In this implementation, we provided some attribute subset quality measures which can be
passed to the algorithm by the parameter qualityF
. Those measures
guide the computations in the search for a decision/approximated reduct. They are used to
assess amount of information gained after addition of an attribute. For example,
X.entropy
corresponds to the information gain measure.Additionally, this function can use the value of epsilon
parameter in order to compute
$\epsilon$-approximate reducts. The $\epsilon$-approximate can be defined as an
irreducable subset of attributes B
, such that:
$Quality_{\mathcal{A}}(B) \ge (1 - \epsilon)Quality_{\mathcal{A}}(A)$,
where $Quality_{\mathcal{A}}(B)$ is the value of a quality measure (see possible values
of the parameter qualityF
) for an attribute subset $B$ in decision table $\mathcal{A}$
and $\epsilon$ is a numeric value between 0 and 1 expressing the approximation threshold.
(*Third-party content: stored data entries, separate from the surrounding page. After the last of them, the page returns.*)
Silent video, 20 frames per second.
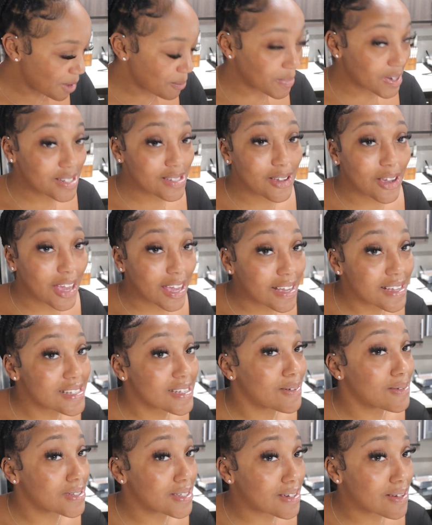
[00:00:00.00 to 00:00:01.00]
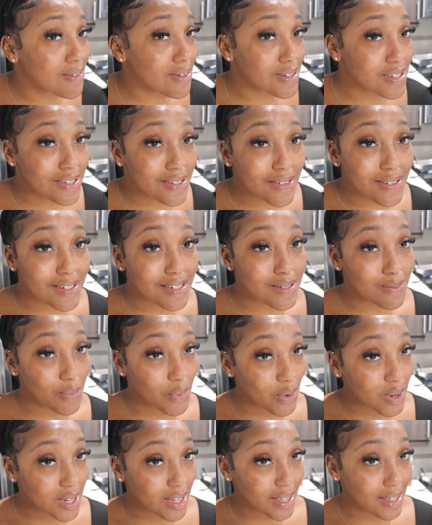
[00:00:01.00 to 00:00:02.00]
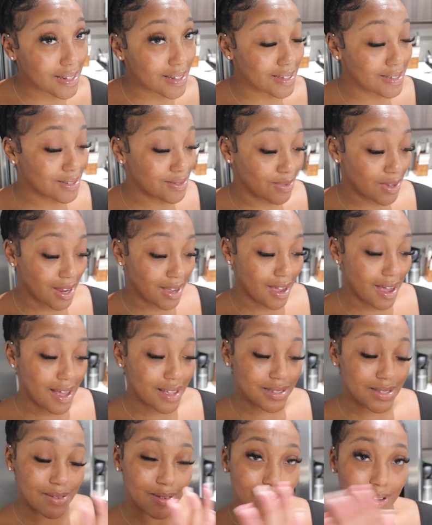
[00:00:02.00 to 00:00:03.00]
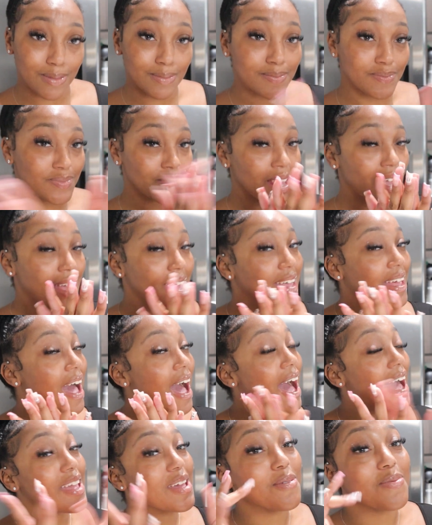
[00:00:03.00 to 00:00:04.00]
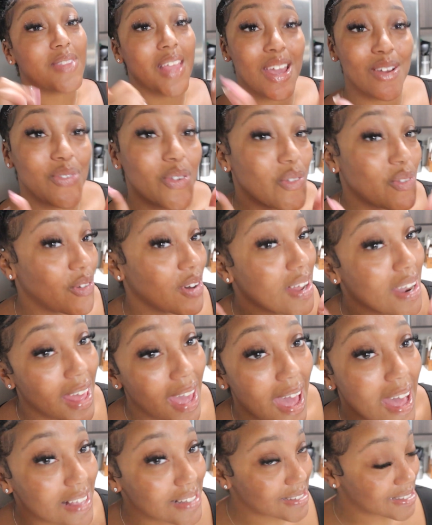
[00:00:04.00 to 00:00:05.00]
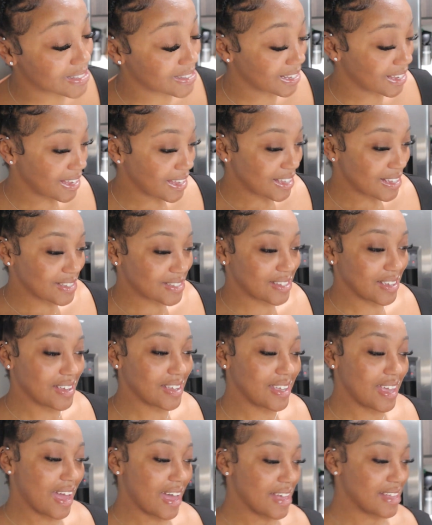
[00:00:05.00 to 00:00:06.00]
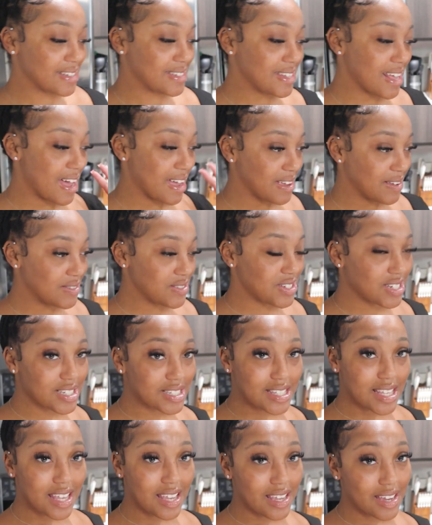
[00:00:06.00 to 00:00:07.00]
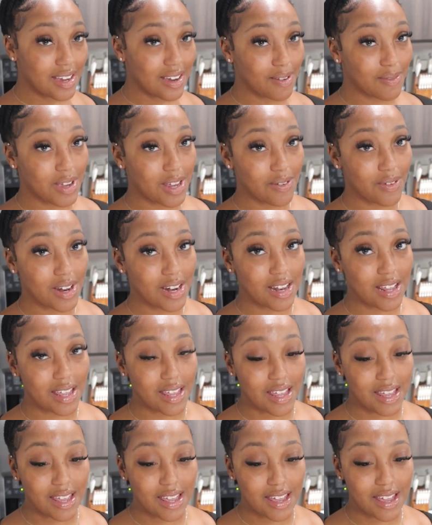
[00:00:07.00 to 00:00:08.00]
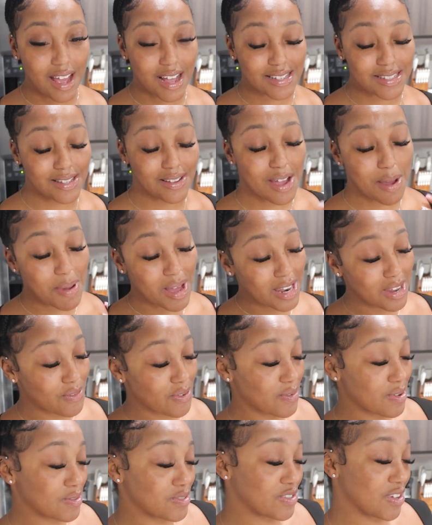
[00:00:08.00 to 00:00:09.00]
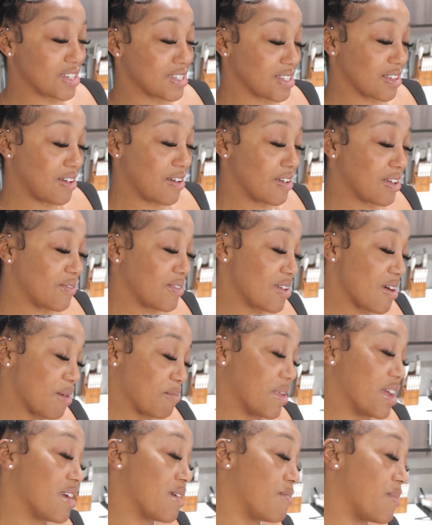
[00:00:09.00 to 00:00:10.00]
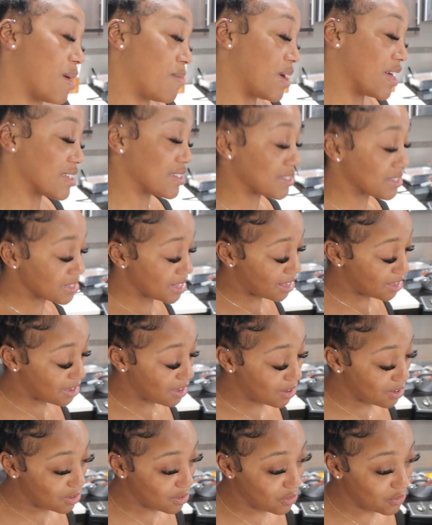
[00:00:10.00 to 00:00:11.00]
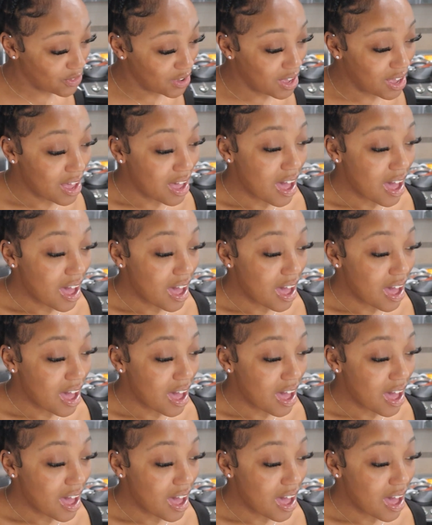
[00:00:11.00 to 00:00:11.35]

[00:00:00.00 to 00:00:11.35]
But it's okay because I went to the grocery store this morning and this is what I got, so I am thankful for that. So yes, I am just here. I'm getting ready to eat. I still got my living room dress on even though I'm in here by myself.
A lot of monographs provide comprehensive explanations about this topics, for example
(Janusz and Stawicki, 2011; Slezak, 2002; Wroblewski, 2001) which are used as the references of this function.
Finally, this implementation allows to restrain the computational complexity of greedy
searching for decision reducts by setting the value of the parameter nAttrs
. If this
parameter is set to a positive integer, the Monte Carlo method of selecting candidating
attributes will be used in each iteration of the algorithm.